Chloe se arrojó a sus brazos, con lágrimas cayendo por su rostro.
—Hermano mayor, no me mires así, ¿de acuerdo? Estoy tan triste, realmente triste.
Miles cerró los ojos resignadamente.
—Pequeño Tesoro, no fue mi intención.
Tenía miedo, miedo de no poder controlar sus emociones hacia ella.
—Abrázame… —suplicó Chloe.
Miles suspiró, inclinándose para envolverla completamente en sus brazos, sus manos firmemente entrelazadas detrás de ella, manteniéndola cerca.
Claramente, él era el herido, pero terminó consolando a Chloe.
Chloe finalmente recibió el abrazo que había estado esperando.
Sus lágrimas mancharon el cuello del hombre—. Hermano mayor, de ahora en adelante, no debes tratarme así de nuevo. ¡Estaba tan triste!

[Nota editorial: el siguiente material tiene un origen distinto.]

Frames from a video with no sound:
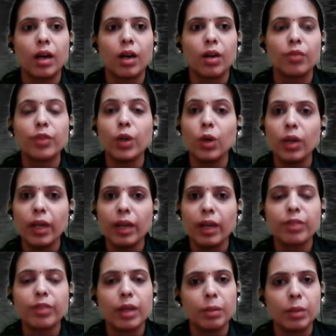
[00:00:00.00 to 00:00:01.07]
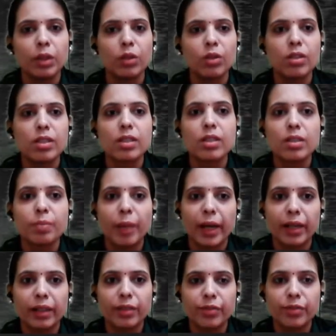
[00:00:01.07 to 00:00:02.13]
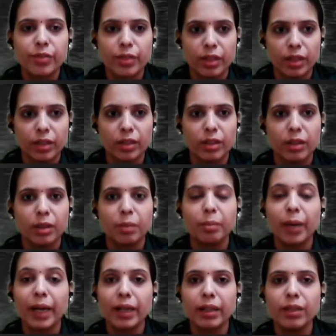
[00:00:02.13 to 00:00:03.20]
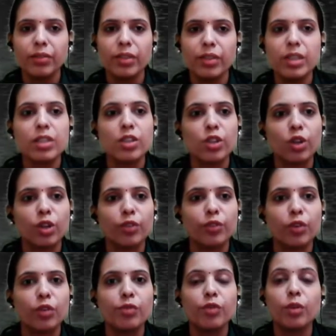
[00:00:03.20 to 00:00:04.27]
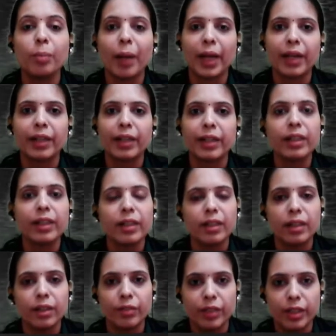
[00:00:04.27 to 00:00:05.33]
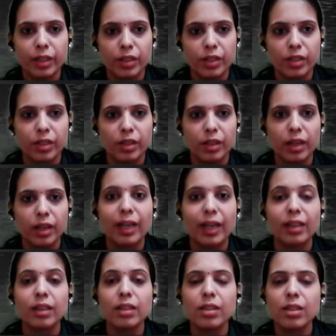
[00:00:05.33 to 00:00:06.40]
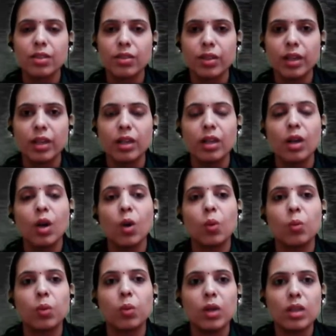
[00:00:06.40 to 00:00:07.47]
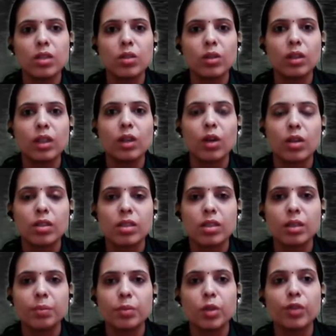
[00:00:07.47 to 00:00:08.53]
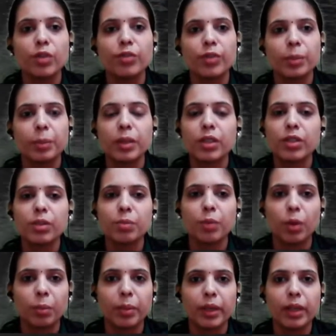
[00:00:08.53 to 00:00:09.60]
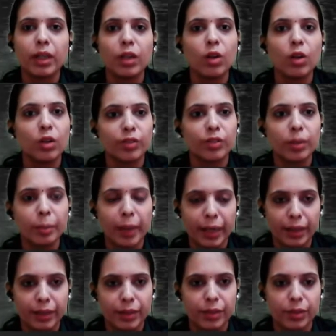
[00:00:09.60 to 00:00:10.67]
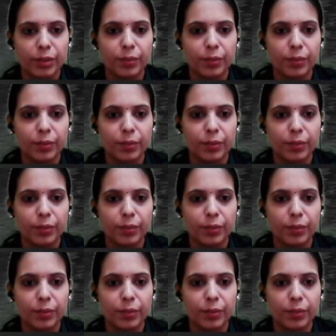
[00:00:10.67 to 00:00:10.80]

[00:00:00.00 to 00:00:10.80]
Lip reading: We all have come across this maglev train. Maglev is a short form for magnetic levitation, and this train works on the concept of repulsion property of the magnet.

Pensé que ya no me querías.
—Nunca dejaré de querer a mi Pequeño Tesoro.
—Entonces, ¿por qué cambiaste de repente y dijiste esas cosas, solo para hacer que te detestara, verdad?
Mira, su Pequeño Tesoro siempre había sido inteligente.
Chloe soltó su cuello, las lágrimas corrían por su afilada barbilla.
—¿Hemos estado juntos todos estos años; ¿realmente puedes dejarlo ir?
Las grandes manos de Miles acariciaron suavemente sus mejillas, sus ojos llenos de una tierna sonrisa.
—No puedo dejarlo ir, pero no puedo decirte la razón, Pequeño Tesoro, solo necesitas saber que te quiero.
Chloe presionó su rostro en la palma de su mano, acurrucándose como un gato.
—Hermano mayor, he tomado una decisión.
—¿Sobre qué?
—Si estás solo, estoy dispuesta…
El hombre se congeló; tal vez estaba pensando demasiado.
—¿Qué quieres decir?
En el siguiente momento, los suaves labios de la chica inesperadamente se encontraron con los suyos—. Quiero decir, estoy dispuesta a estar contigo.